▶ _What you need to do_: Could you output the whole listing exactly as it stands, minus any images?

▶ _Material for this task_:

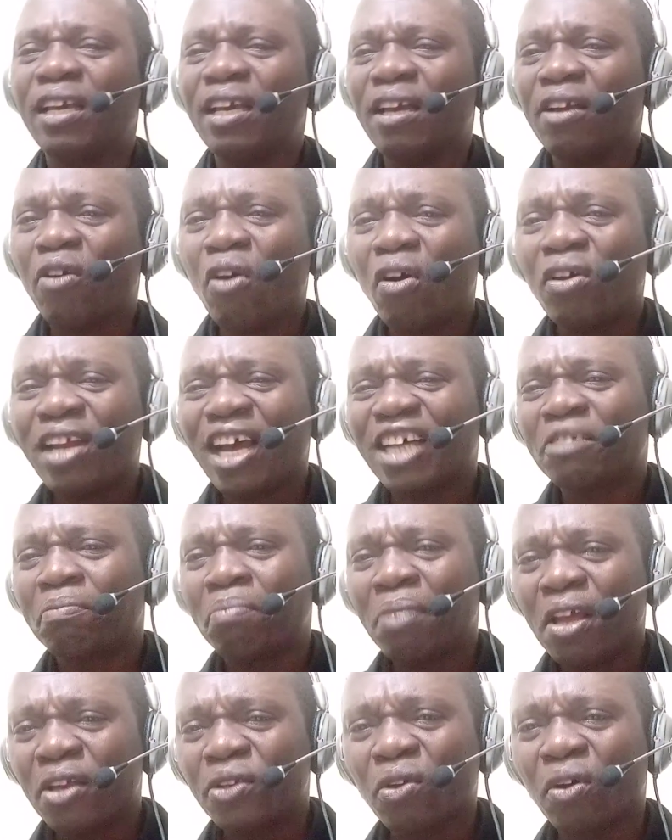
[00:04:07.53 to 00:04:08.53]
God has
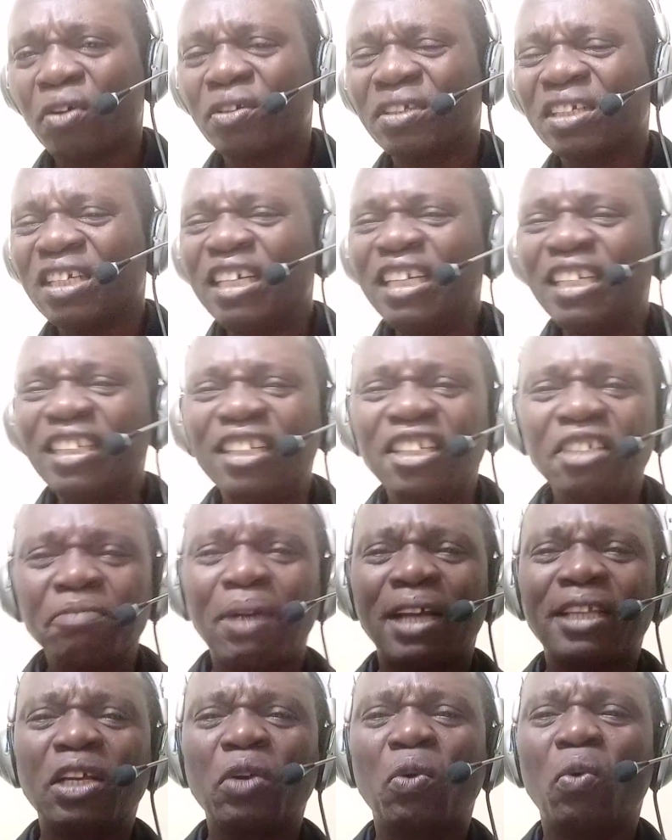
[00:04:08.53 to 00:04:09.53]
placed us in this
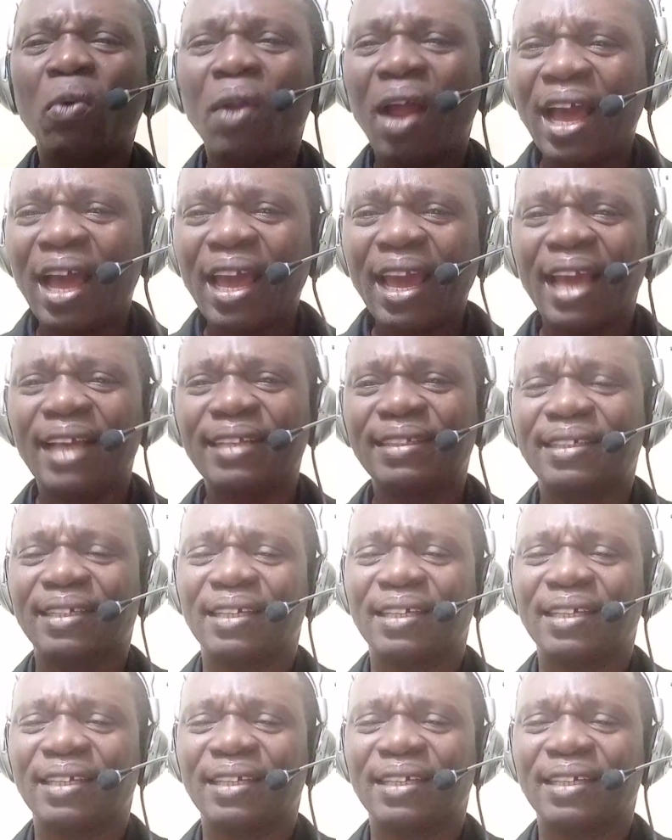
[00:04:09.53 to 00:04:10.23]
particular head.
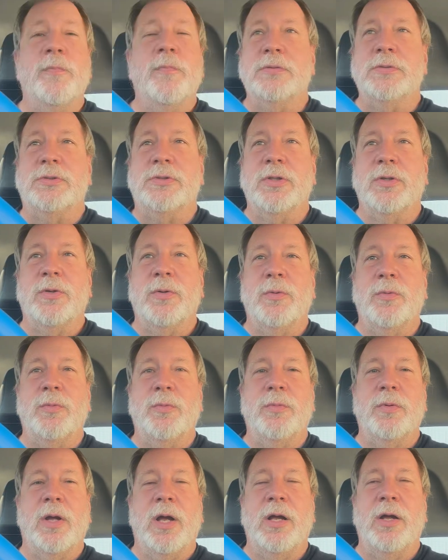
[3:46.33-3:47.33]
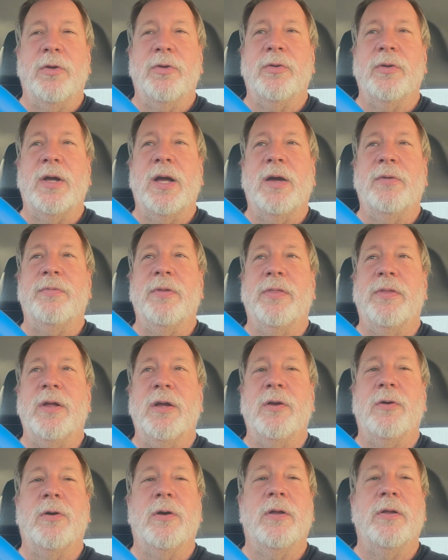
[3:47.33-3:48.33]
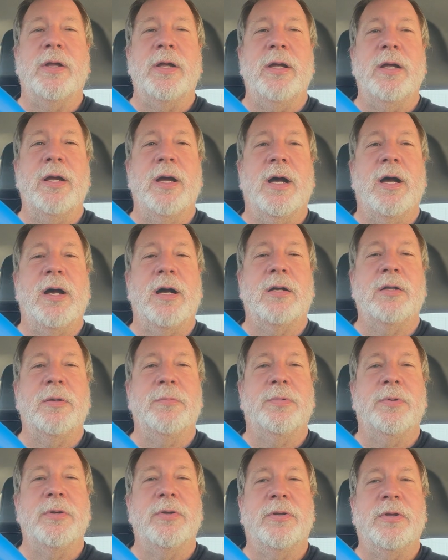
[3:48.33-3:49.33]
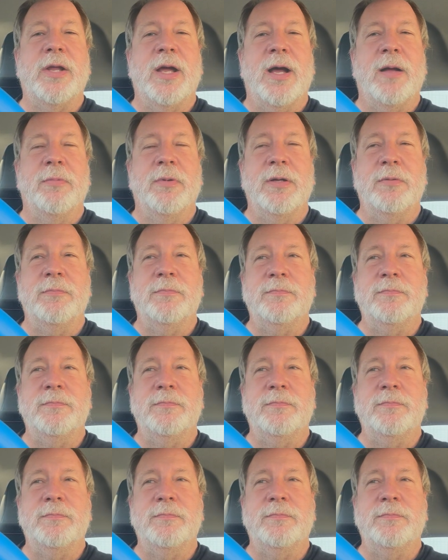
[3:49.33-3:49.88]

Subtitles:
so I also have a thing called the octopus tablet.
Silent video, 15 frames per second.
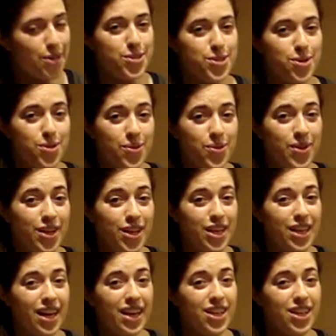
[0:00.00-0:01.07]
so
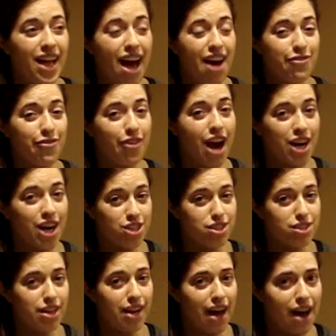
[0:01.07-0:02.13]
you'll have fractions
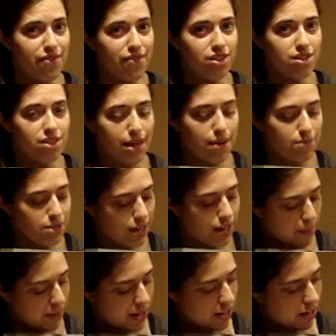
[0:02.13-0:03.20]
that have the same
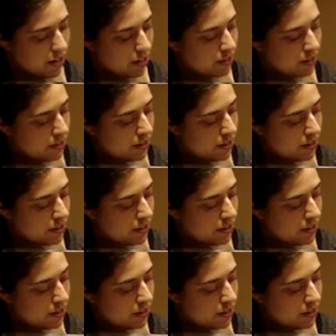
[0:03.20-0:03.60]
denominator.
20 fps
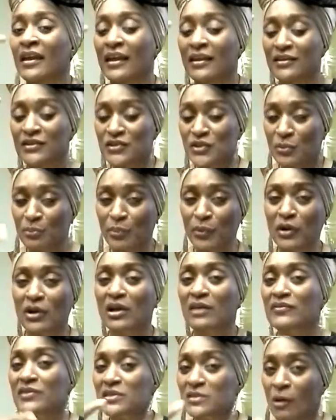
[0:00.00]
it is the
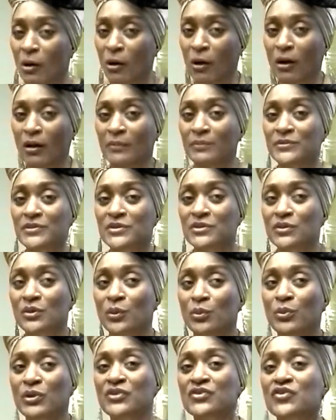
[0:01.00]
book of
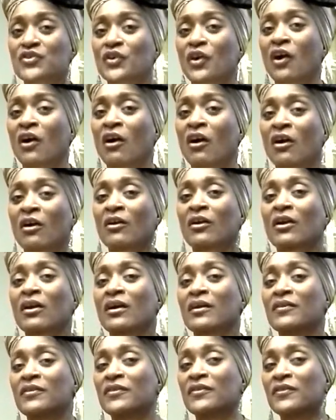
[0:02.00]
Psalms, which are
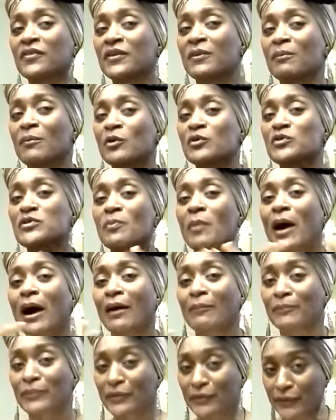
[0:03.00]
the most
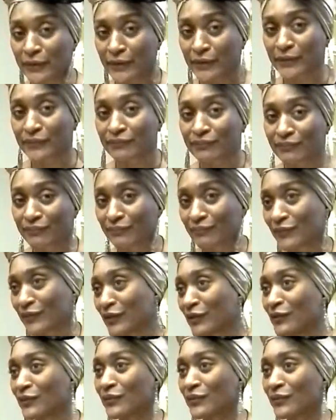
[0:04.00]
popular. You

▶ _Worked solution_:
[00:04:07.53 to 00:04:08.53]
God has
[00:04:08.53 to 00:04:09.53]
placed us in this
[00:04:09.53 to 00:04:10.23]
particular head.
[3:46.33-3:47.33]
[3:47.33-3:48.33]
[3:48.33-3:49.33]
[3:49.33-3:49.88]

Subtitles:
so I also have a thing called the octopus tablet.
Silent video, 15 frames per second.
[0:00.00-0:01.07]
so
[0:01.07-0:02.13]
you'll have fractions
[0:02.13-0:03.20]
that have the same
[0:03.20-0:03.60]
denominator.
20 fps
[0:00.00]
it is the
[0:01.00]
book of
[0:02.00]
Psalms, which are
[0:03.00]
the most
[0:04.00]
popular. You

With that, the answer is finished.